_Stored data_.
"""
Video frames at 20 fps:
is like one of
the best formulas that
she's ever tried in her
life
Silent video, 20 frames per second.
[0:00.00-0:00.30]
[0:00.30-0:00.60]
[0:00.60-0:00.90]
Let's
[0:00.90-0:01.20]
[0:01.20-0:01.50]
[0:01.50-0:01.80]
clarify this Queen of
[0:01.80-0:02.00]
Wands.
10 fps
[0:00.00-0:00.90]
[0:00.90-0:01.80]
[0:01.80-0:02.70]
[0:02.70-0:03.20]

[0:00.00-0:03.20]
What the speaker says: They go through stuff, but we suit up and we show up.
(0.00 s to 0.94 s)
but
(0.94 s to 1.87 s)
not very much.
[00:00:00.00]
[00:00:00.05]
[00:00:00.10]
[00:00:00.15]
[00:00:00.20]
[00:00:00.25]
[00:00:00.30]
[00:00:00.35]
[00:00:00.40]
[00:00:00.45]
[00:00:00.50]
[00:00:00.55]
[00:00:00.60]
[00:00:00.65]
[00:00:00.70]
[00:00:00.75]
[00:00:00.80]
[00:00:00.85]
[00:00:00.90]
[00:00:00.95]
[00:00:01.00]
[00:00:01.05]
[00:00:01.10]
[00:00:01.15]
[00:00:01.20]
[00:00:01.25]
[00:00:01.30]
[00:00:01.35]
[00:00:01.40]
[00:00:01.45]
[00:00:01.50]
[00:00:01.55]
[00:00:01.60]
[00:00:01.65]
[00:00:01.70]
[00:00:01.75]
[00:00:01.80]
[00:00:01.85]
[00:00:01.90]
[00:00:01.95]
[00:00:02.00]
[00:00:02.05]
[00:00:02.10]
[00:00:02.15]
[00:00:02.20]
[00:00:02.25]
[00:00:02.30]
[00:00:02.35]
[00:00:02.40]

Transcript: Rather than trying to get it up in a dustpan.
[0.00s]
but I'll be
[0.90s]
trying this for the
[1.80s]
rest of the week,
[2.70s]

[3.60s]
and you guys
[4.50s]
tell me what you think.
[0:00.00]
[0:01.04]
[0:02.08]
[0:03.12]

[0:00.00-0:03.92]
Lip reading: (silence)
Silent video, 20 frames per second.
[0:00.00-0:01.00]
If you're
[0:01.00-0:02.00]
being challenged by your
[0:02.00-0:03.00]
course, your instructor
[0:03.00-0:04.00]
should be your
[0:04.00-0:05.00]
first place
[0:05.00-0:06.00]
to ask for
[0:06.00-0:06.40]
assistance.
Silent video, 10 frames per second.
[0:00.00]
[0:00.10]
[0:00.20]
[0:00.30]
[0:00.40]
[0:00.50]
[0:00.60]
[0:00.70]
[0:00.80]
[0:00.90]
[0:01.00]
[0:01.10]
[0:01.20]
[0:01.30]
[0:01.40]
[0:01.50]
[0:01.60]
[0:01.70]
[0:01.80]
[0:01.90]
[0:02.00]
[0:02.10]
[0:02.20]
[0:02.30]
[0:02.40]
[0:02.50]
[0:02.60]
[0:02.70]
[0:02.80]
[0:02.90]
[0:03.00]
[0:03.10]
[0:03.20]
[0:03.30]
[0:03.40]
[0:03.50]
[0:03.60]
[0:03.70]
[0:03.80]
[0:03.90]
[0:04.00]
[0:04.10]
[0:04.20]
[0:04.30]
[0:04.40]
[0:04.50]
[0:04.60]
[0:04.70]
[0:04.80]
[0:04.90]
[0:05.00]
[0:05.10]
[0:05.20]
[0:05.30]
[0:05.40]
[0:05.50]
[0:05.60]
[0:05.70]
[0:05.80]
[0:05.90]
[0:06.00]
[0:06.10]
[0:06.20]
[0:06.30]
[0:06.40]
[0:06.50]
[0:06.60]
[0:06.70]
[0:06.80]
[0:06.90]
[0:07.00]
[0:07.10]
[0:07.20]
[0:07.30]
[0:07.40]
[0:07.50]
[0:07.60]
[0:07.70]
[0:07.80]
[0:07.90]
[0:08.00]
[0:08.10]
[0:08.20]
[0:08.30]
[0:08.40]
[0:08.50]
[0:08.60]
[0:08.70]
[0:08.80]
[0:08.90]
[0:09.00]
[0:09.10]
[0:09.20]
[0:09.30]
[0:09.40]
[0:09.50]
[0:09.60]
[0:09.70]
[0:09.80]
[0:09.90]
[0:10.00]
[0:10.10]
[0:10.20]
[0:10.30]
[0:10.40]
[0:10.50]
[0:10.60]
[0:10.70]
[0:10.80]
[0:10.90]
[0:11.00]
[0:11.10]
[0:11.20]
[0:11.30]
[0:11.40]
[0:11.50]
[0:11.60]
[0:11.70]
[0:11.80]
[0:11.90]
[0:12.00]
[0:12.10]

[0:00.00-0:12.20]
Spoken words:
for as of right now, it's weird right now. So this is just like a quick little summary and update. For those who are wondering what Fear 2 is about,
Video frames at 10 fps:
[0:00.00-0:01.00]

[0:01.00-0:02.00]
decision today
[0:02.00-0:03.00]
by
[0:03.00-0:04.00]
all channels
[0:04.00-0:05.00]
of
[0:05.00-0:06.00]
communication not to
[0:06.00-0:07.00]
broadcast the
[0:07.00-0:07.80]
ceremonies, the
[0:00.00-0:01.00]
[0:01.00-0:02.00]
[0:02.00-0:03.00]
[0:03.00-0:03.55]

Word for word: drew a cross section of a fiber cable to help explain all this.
"""
Which lines belong in the answer? Exactly those from the first line of the entries through the line holding "[00:00:01.30]", inclusive, copied unchanged.

_Your solution_.
Video frames at 20 fps:
is like one of
the best formulas that
she's ever tried in her
life
Silent video, 20 frames per second.
[0:00.00-0:00.30]
[0:00.30-0:00.60]
[0:00.60-0:00.90]
Let's
[0:00.90-0:01.20]
[0:01.20-0:01.50]
[0:01.50-0:01.80]
clarify this Queen of
[0:01.80-0:02.00]
Wands.
10 fps
[0:00.00-0:00.90]
[0:00.90-0:01.80]
[0:01.80-0:02.70]
[0:02.70-0:03.20]

[0:00.00-0:03.20]
What the speaker says: They go through stuff, but we suit up and we show up.
(0.00 s to 0.94 s)
but
(0.94 s to 1.87 s)
not very much.
[00:00:00.00]
[00:00:00.05]
[00:00:00.10]
[00:00:00.15]
[00:00:00.20]
[00:00:00.25]
[00:00:00.30]
[00:00:00.35]
[00:00:00.40]
[00:00:00.45]
[00:00:00.50]
[00:00:00.55]
[00:00:00.60]
[00:00:00.65]
[00:00:00.70]
[00:00:00.75]
[00:00:00.80]
[00:00:00.85]
[00:00:00.90]
[00:00:00.95]
[00:00:01.00]
[00:00:01.05]
[00:00:01.10]
[00:00:01.15]
[00:00:01.20]
[00:00:01.25]
[00:00:01.30]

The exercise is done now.